This paper presents an analysis and numerical study of the relations between the small-scale velocity and scalar fields in fully developed isotropic turbulence with random forcing of the large scales and with an imposed constant mean scalar gradient. Simulations have been performed for a range of Reynolds numbers from Reλ = 22 to 130 and Schmidt numbers from Sc = 1/25 to 144.
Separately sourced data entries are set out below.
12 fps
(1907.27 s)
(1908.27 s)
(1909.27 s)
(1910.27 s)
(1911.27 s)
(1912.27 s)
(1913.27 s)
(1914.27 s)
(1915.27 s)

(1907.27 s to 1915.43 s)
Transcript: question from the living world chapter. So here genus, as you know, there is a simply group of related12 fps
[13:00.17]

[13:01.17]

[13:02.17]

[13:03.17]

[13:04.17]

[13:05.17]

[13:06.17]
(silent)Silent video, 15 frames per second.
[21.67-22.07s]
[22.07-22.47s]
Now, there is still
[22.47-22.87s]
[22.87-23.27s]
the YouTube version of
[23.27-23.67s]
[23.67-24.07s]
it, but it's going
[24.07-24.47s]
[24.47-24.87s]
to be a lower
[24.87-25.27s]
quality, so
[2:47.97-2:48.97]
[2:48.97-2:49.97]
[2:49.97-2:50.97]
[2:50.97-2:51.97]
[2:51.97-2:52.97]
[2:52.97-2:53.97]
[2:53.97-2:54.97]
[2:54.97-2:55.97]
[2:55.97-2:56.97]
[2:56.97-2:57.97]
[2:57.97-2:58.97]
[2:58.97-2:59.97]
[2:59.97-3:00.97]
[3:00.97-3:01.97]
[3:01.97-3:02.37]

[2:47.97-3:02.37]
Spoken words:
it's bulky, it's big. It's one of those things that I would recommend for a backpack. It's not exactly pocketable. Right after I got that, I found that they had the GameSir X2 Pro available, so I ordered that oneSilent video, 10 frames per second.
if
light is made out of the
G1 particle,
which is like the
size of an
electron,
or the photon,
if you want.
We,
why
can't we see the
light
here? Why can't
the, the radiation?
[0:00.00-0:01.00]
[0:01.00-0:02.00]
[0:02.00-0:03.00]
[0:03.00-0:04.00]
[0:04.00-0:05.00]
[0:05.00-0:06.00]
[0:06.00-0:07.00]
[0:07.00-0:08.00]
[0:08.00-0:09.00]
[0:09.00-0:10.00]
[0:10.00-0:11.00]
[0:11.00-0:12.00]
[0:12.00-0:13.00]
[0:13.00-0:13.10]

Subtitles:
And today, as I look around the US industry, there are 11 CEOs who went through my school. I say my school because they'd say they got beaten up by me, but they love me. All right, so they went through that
The simulations show that for all values of Sc [ges ] 0.1 steep scalar gradients are concentrated in intermittently distributed sheet-like structures with a thickness approximately equal to the Batchelor length scale η/Sc½ with η the Kolmogorov length scale. We observe that these sheets or cliffs are preferentially aligned perpendicular to the direction of the mean scalar gradient. Due to this preferential orientation of the cliffs the small-scale scalar field is anisotropic and this is an example of direct coupling between the large- and small-scale fluctuations in a turbulent field. The numerical simulations also show that the steep cliffs are formed by straining motions that compress the scalar field along the imposed mean scalar gradient in a very short time period, proportional to the Kolmogorov time scale. This is valid for the whole range of Sc. The generation of these concentration gradients is amplified by rotation of the scalar gradient in the direction of compressive strain. The combination of high strain rate and the alignment results in a large increase of the scalar gradient and therefore in a large scalar dissipation rate.
These results of our numerical study are discussed in the context of experimental results (Warhaft 2000) and kinematic simulations (Holzer & Siggia 1994). The theoretical arguments developed here follow from earlier work of Batchelor & Townsend (1956), Betchov (1956) and Dresselhaus & Tabor (1991).